ピアノの音色はハンマーの品質で向上します!

ピアノのハンマーは代表的な消耗品で音質や音色の寿命に関する大切な部品です


車に例えるとちょうどタイヤの役割に似ており高級タイヤの履き替えると乗り心地等が良くなるのと似て、ハンマーフェルトの品質(硬さや形状等)によって、音やタッチの質感までもが変わります。

カンカンと派手な音、モコモコしたりまろやかな音、こうした音質の違いは実はハンマーフェルトが“硬い”か“柔らかいか”による影響が大きいわけです。

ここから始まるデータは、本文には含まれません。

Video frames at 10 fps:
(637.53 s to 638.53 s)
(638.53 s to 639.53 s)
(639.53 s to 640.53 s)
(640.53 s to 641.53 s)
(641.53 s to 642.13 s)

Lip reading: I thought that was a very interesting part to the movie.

今ではヤマハ、カワイなど大手メーカーはハンマーは基本的に自社生産していますが、ヨーロッパには老舗の部品専業メーカーがあり、なかでも独のレンナー社が有名で、スタインウェイやペトロフ等のヨーロッパのピアノメーカーが採用しており、他にはアベル(独)、ロイヤルジョージ(英)も有名です。

左からスタインウェイ、ヤマハ、カワイ


左から レンナー アベル ロイヤルジョージ


ピアノを弾き込んでいくとハンマーに弦の溝がついてくるので、この弦溝をなくすためにハンマーを削ってファイリング(整形作業)をして、この作業を繰り返していきますので段々ハンマーの肉厚が薄くなっていきます。

ハンマーの新旧の比較

弦溝がついてくるのでこれをファイリング(削り)ハンマー全体の形状を整えます


上部がペッタンコになったハンマー

ハンマーをファイリングしています




余談ですが、浜松のベテラン職人さんの話によると「ヤマハのハンマーは新品の時は好いんだけれど、ファイリング(削る)すると一気に音色の線が細くなるダニ、最初からそんな風に作ってあるんだろうね」とのことでした。

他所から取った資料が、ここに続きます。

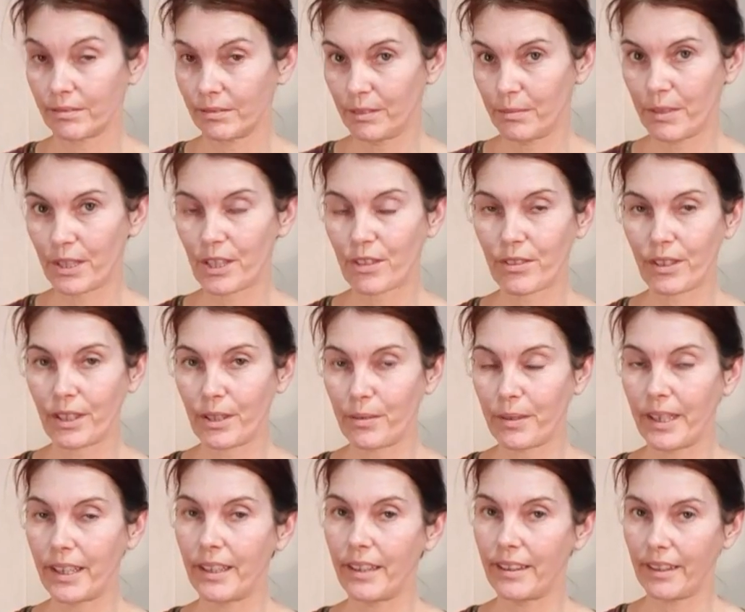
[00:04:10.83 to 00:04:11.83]
almost straight
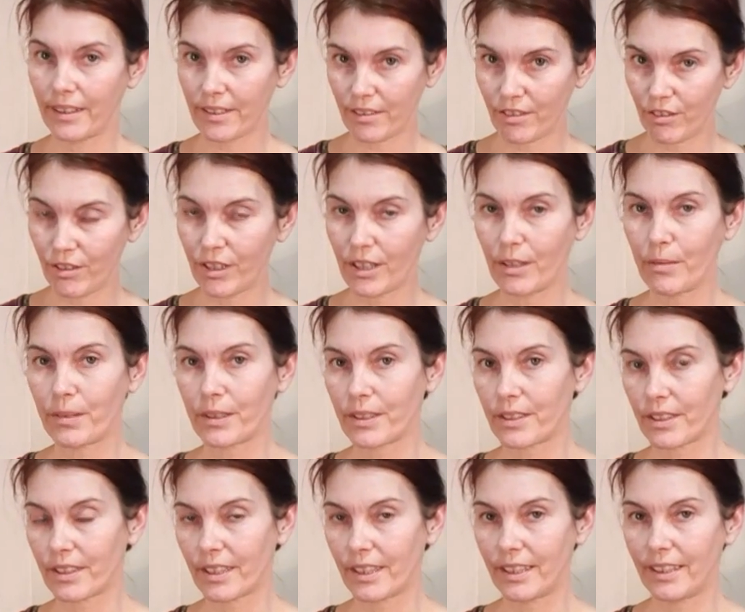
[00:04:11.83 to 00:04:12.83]
away, and that's a tricky one
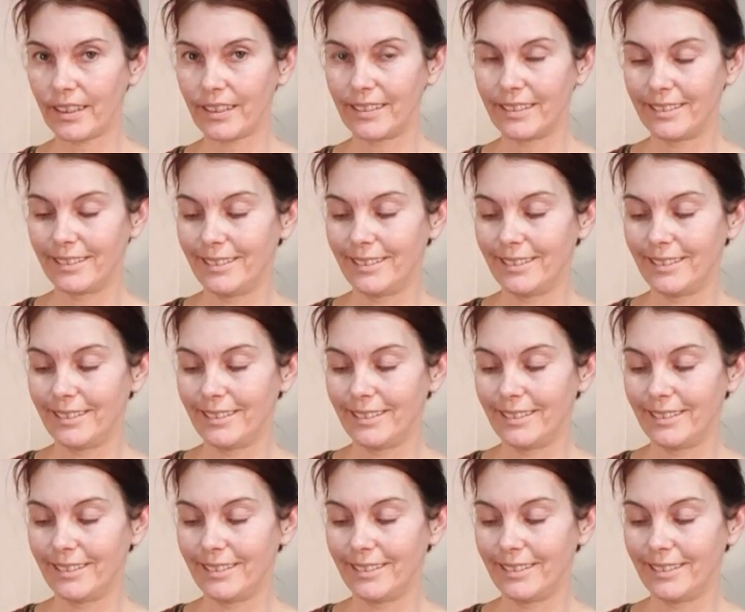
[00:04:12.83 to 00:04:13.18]
to kill.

この職人さんのお奨め交換用のハンマーはドイツ製のアベルですが、ドイツのレンナーやアベルのハンマーは、ハンマーを削っていっても最後まで性能が劣化せずに使いきることが出来そうですので、最初から上質なハンマーを使う方が得策のようです。

仕上げの整音作業で同じピアノでも音色が大きく変わります。


最近は古いハンマーを交換することが多くなりましたが、相当な手間がかかるのでハンマー交換には20万円から100万円以上の費用がかかります。